Postdoctoral researcher Patrick LaChance, Guarini ’22, has won the 2023 Donald B. Lindsley Prize in Behavioral Neuroscience awarded by the Society of Neuroscience.
The award, which recognizes an outstanding PhD thesis in general behavioral neuroscience, includes a $5,000 prize and travel to the society’s annual meeting, where it was presented to LaChance on Monday.
“Most people in the field of neuroscience would acknowledge that this is probably the highest and most prestigious award that a graduate student can win,” says LaChance’s PhD adviser Jeffrey Taube, professor of psychological and brain sciences. “Past recipients have gone on to some very illustrious careers.”
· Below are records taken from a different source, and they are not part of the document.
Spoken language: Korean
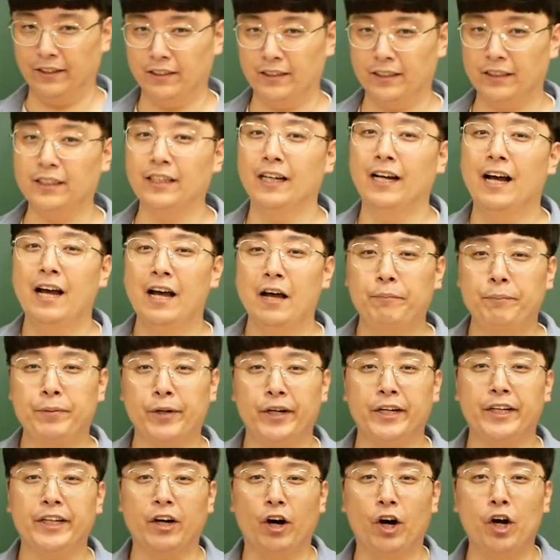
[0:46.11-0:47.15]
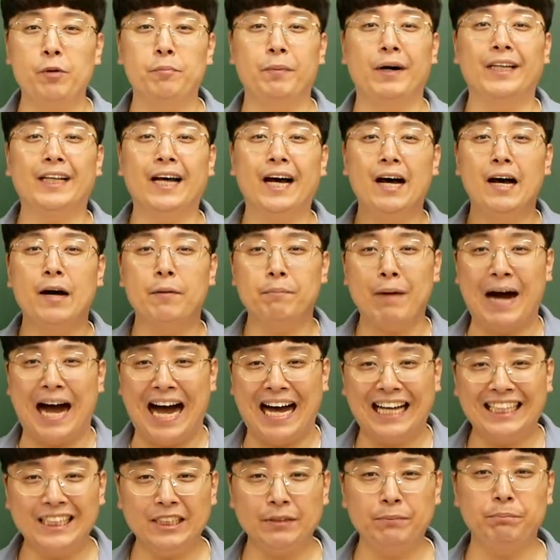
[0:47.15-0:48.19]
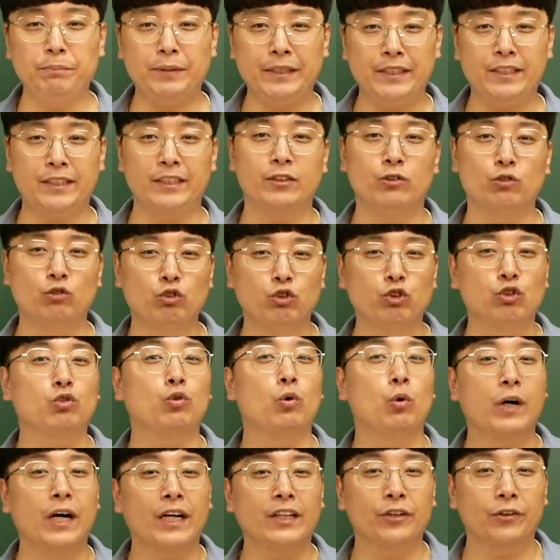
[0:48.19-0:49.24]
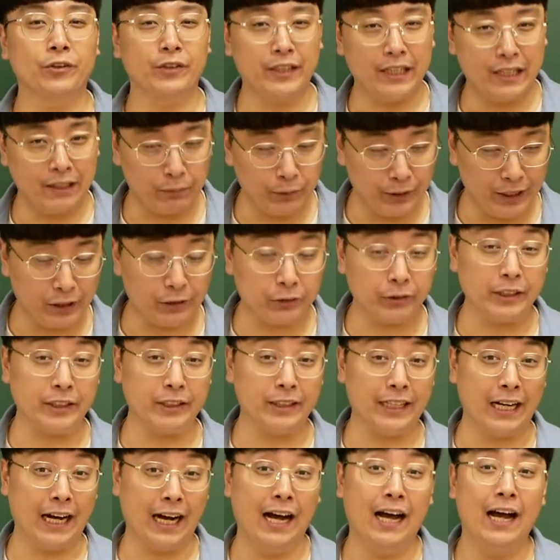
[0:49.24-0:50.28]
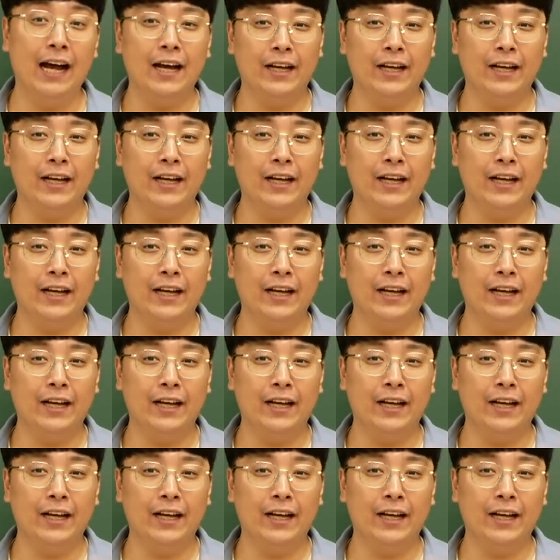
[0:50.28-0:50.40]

즉, 별이 얼마나 많은 빛을 우주 공간으로 내보내고 있느냐.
As a PhD student in psychological and brain sciences at Dartmouth, LaChance investigated how the brain transforms complex sensory inputs into simpler mental maps that can be used by animals to understand their spatial position and guide movement in an environment.
“I have always found it fascinating how humans and other animals are subjected to extremely complex sensory information (e.g., a natural visual scene), yet efficiently use it to guide their behavior without becoming overwhelmed,” he says.
Previous research on spatial processing had revealed several types of neurons in rodent brains that contain map-like representations. LaChance focused his investigations on a different part of the rat’s brain called the postrhinal cortex.
“The postrhinal cortex appears to act as a mediator, taking in sensory inputs, processing them in some way, and sending the processed information out to the map-like parts of the brain,” he says.
LaChance recorded neuronal activity in the postrhinal cortex of rats in different kinds of environments to reveal how sensory perceptions of the world, such as the walls and visual cues that make up a room, are distilled into a format that can be used to build and update map-like representations elsewhere in the brain.
“Collectively, Patrick’s contributions to the field have shown how neurons in the postrhinal cortex encode several features of the animal’s spatial orientation in its environment. His findings have important implications for the functional role this part of the brain serves in processing contextual information about the animal’s surrounding space,” says Taube, who anticipates that LaChance’s studies will be widely cited in the years to come.
LaChance is now a postdoctoral associate at Boston University. His current work uses neuronal recordings in rats to compare sensory representations of space in the postrhinal and retrosplenial cortices, which appear to process spatial information in distinct but complementary ways.
He is also interested in exploring how spatial processing in these regions of the rodent brain compares with analogous regions of the human brain, as well as how disruptions of spatial processing in these brain regions, via damage or disease, impacts navigation and behavior.